Email messages are State records
Email messages sent and received in the course of official business are State records under the State Records Act 1998 (the Act). This includes messages sent and received by Ministers in the course of their official duties. It also includes messages relating to any aspect of official (government) business coming from private email accounts.
The Act defines a record as ‘any document or other source of information compiled, recorded or stored in written form or on film, or by electronic process, or in any other manner or by any other means’ (s.3).
The Act goes on to define a State record as ‘any record made and kept, or received and kept, by any person in the course of the exercise of official functions in a public office, or for any purpose of a public office, or for the use of a public office’ (s.3).
The definition of a public office includes Ministers (s.3).
The Act purposely uses a broad definition for what constitutes a record. This ensures that different formats that come into use as a result of new technologies are governed by the Act.

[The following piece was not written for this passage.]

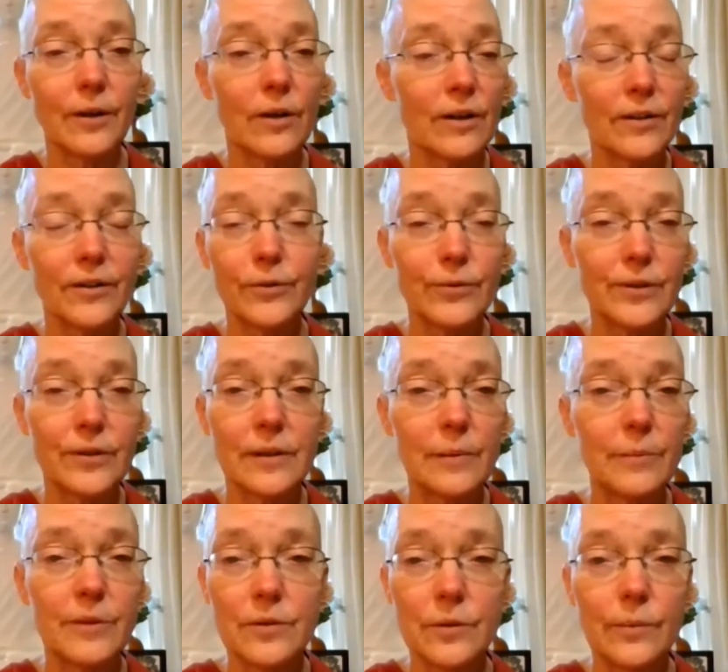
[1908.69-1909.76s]
there are no
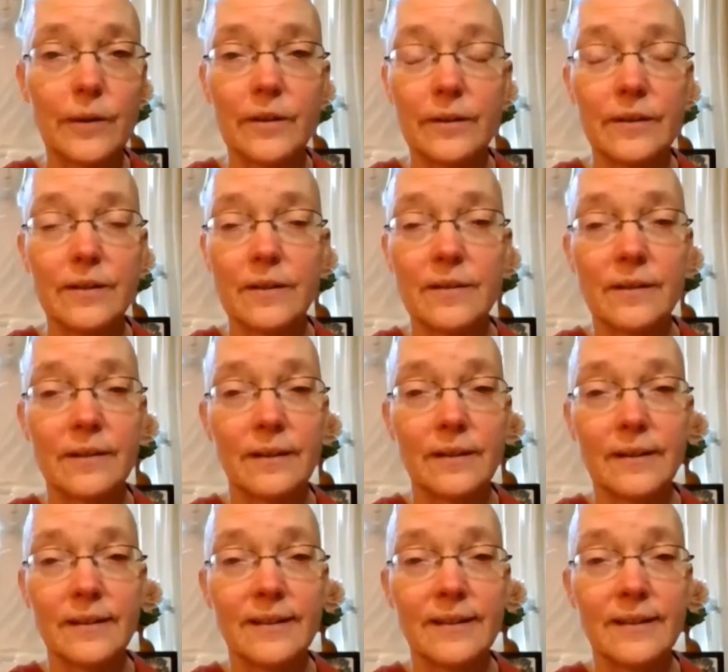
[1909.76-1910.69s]
dilemmas around this.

Email messages must be captured and kept
NSW public offices, including Ministers, should have policies and procedures in place to ensure that the records they create and receive, in whatever format, are managed appropriately.

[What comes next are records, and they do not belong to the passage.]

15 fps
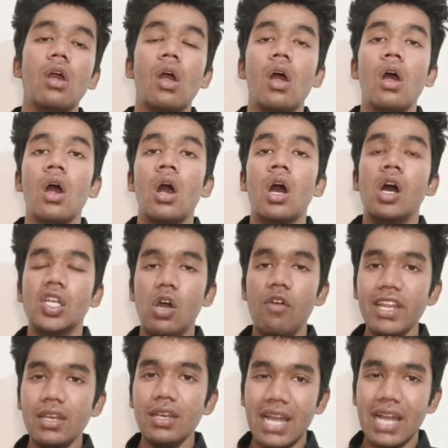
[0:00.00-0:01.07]
Now, a very
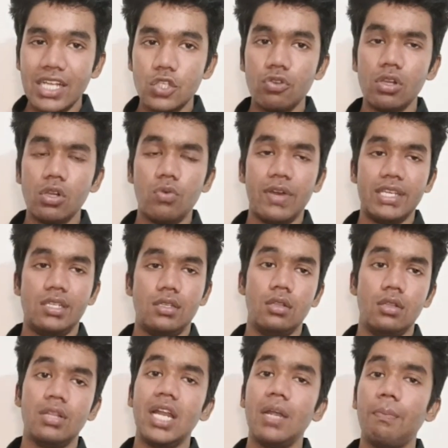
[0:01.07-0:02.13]
natural question that
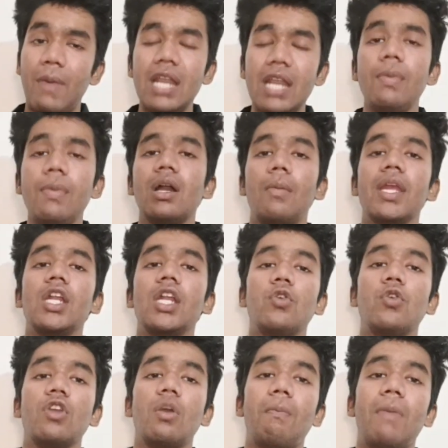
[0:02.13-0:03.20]
might be coming into your
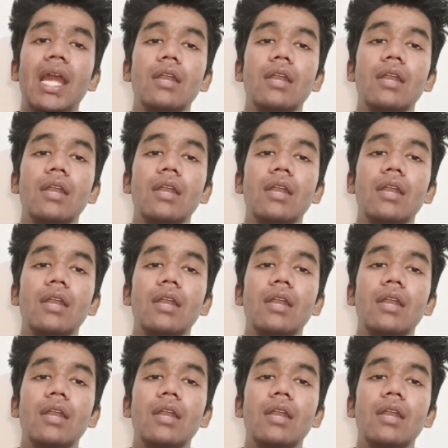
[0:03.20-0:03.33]
mind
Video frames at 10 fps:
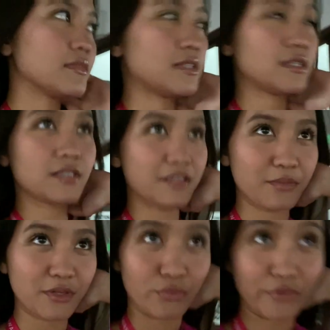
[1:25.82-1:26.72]
This is gonna
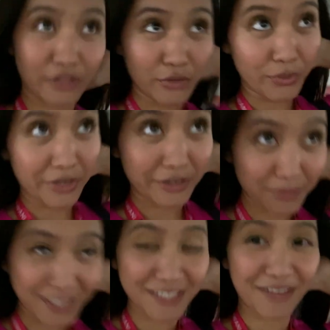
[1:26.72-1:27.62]
be really weird
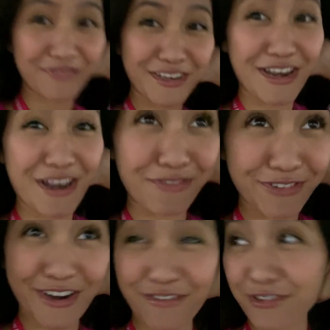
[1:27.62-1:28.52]
because I've
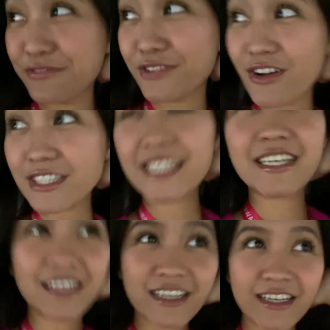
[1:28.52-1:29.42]
never ever vlogged
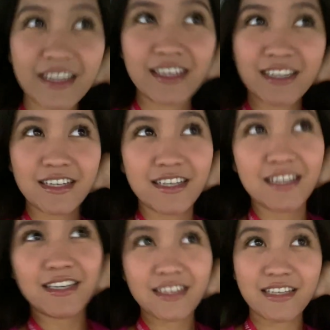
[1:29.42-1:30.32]

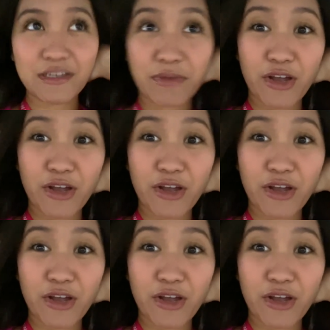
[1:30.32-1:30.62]
in my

Public offices should establish policies and procedures to define:
- which email messages need to be captured as records
- which users are responsible for capturing records from email systems and when
- how users should capture records of email transactions (e.g. which system/s to use).
in some cases, email messages may be generated and captured automatically within a business system as part of a work process.

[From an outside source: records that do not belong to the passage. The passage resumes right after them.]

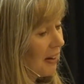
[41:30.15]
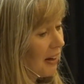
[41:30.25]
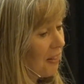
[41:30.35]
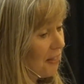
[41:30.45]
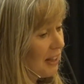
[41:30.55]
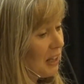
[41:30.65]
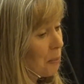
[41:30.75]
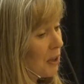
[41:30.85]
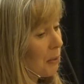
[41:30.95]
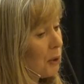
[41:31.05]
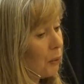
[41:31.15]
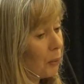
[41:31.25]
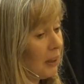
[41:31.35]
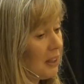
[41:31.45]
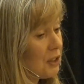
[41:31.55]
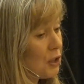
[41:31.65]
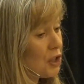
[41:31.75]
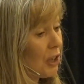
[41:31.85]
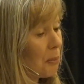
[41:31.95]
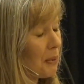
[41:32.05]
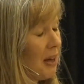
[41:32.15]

a theme about relationship.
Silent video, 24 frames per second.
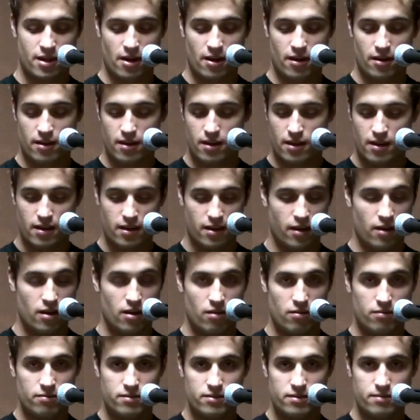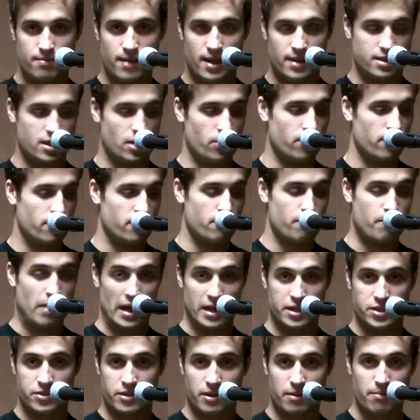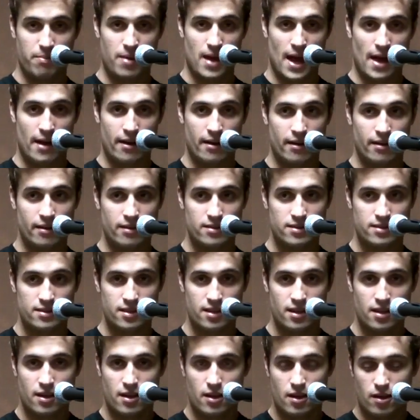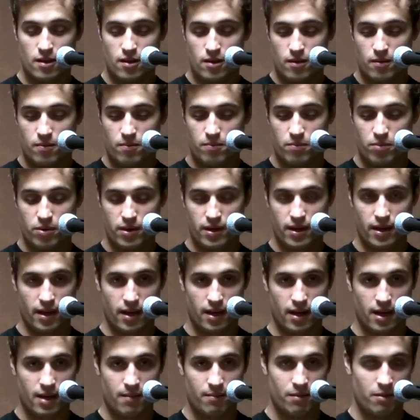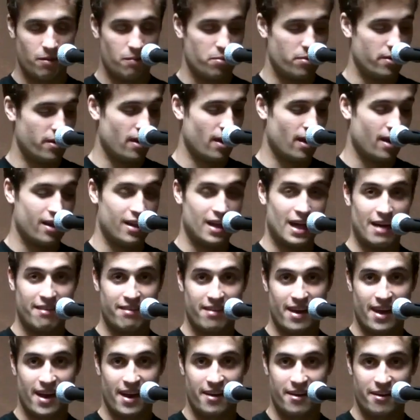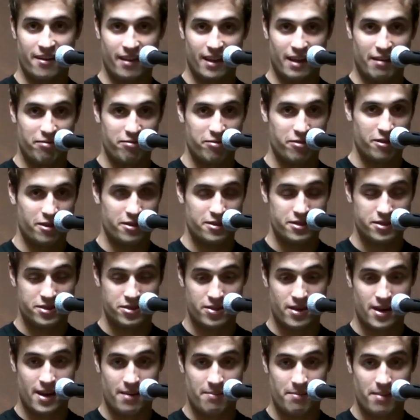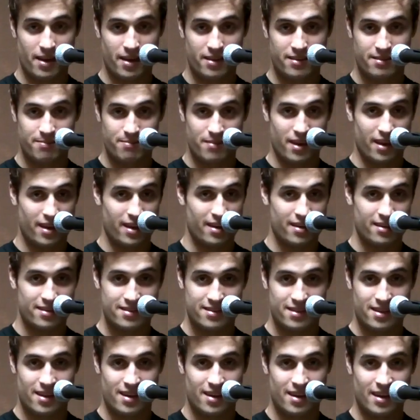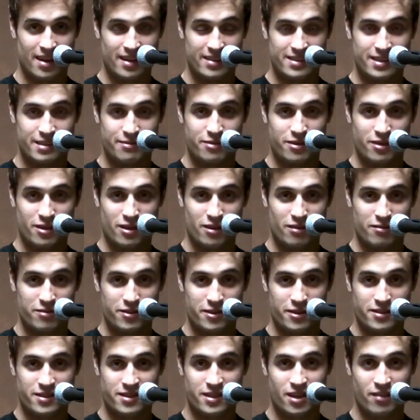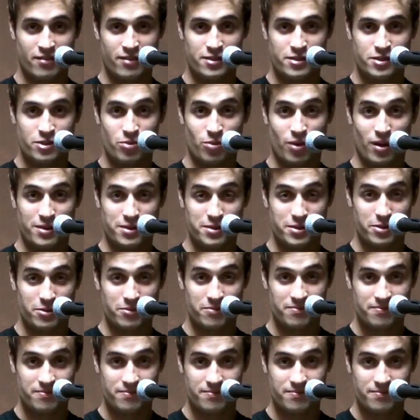start, messing with the bass drum patterns, maybe putting a clave in your left foot. Just try to make it as difficult for yourself as you want to.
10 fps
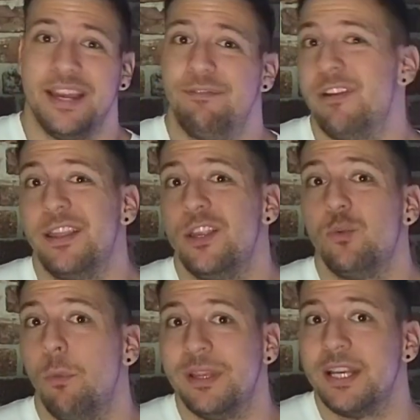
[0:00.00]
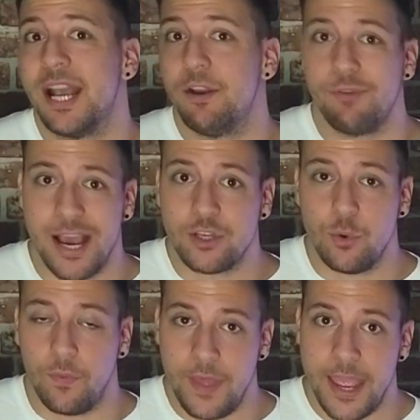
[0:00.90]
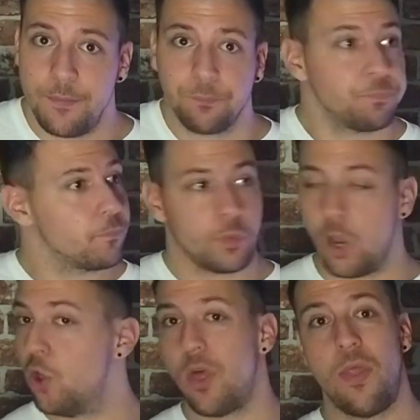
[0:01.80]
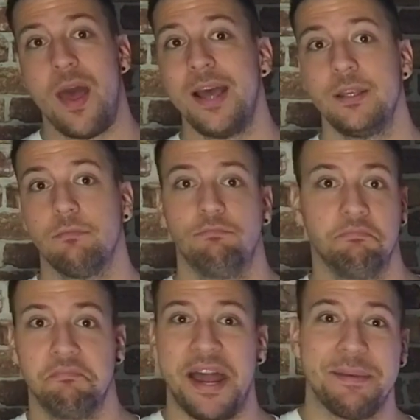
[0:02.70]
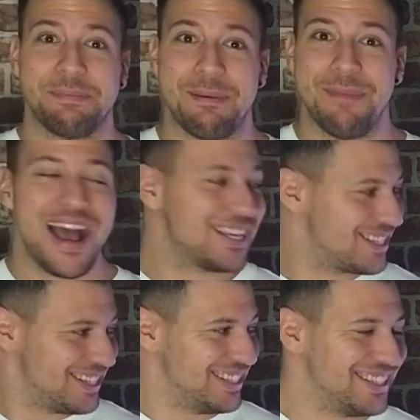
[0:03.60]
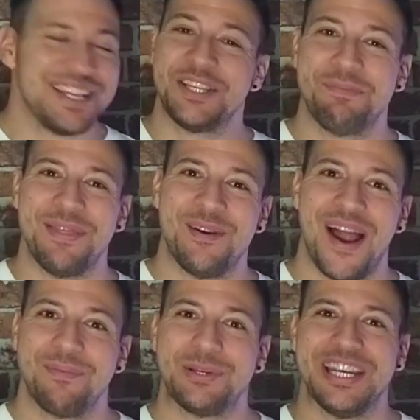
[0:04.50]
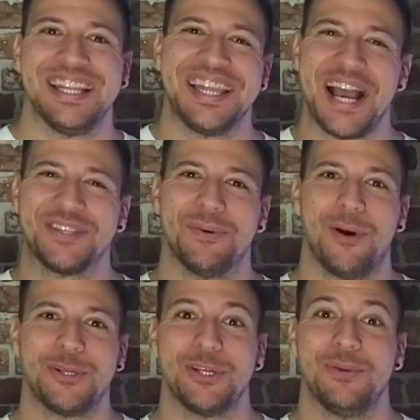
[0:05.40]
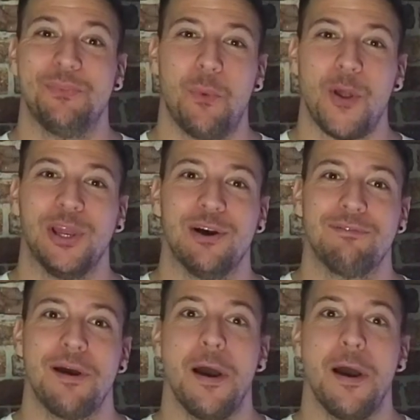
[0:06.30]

anything you want me to kind of react to on there. Other than that, my name's been Max, this has been The Rap Sheet, thanks for watching, one love,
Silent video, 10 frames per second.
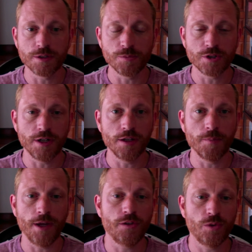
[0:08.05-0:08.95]
I'm trying to get
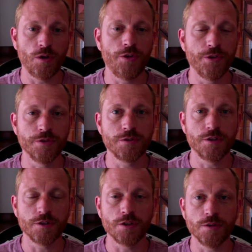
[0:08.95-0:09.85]
back to all those
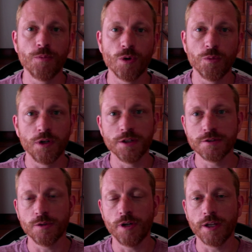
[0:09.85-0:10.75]
discussion board ones
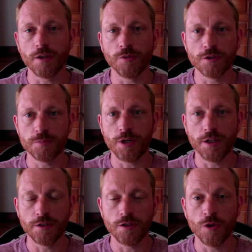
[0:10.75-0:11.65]
so I can respond to you.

In other cases, users may capture email messages in their organisation's recordkeeping system (e.g. EDRMS).
Users need to understand their responsibilities for managing email
If the answer to any of the following questions is 'yes', the email message is a business record and must be managed appropriately:
|Does it approve or authorise actions?|
|Is it a formal communication between staff relating to work?|
|Does it signify a policy change or development?|
|Does it commit the organisation to an arrangement or to a business deal?|
|Does it contain advice, provide guidance or constitute formal communications with people inside or outside the organisation?|
|Am I required to act upon it?|
|Is it external correspondence I have received relating to work?|
|Is it something that I have sent for a business purpose?|
|Is it something I have used at work to make a decision?|
|If I left this job tomorrow, would my successor need the information it contains to continue with this matter?|
|Is the matter to which the message relates one which may be reviewed or audited later?|
State Archives and Records NSW has published an online training module Your responsibilities for managing email. This module assists all employees in an organisation to understand their broad responsibilities for managing email, particularly email messages that need to be saved and kept as records. It is designed to be used in conjunction with an organisation’s specific policies, procedures and business rules on email management.
How long do email messages need to be kept?
There is no blanket retention period for email messages. Like all records, their retention period will be determined by the business activities and transactions they document rather than their format.
Email messages need to be managed as business records when they are part of a business process. It is the nature of the business or activity that they relate to that would determine how they are managed and how long they are retained.
There are of course many email messages that do not need to be retained for long, such as simple communications about office events, non-business or personal messages, spam etc.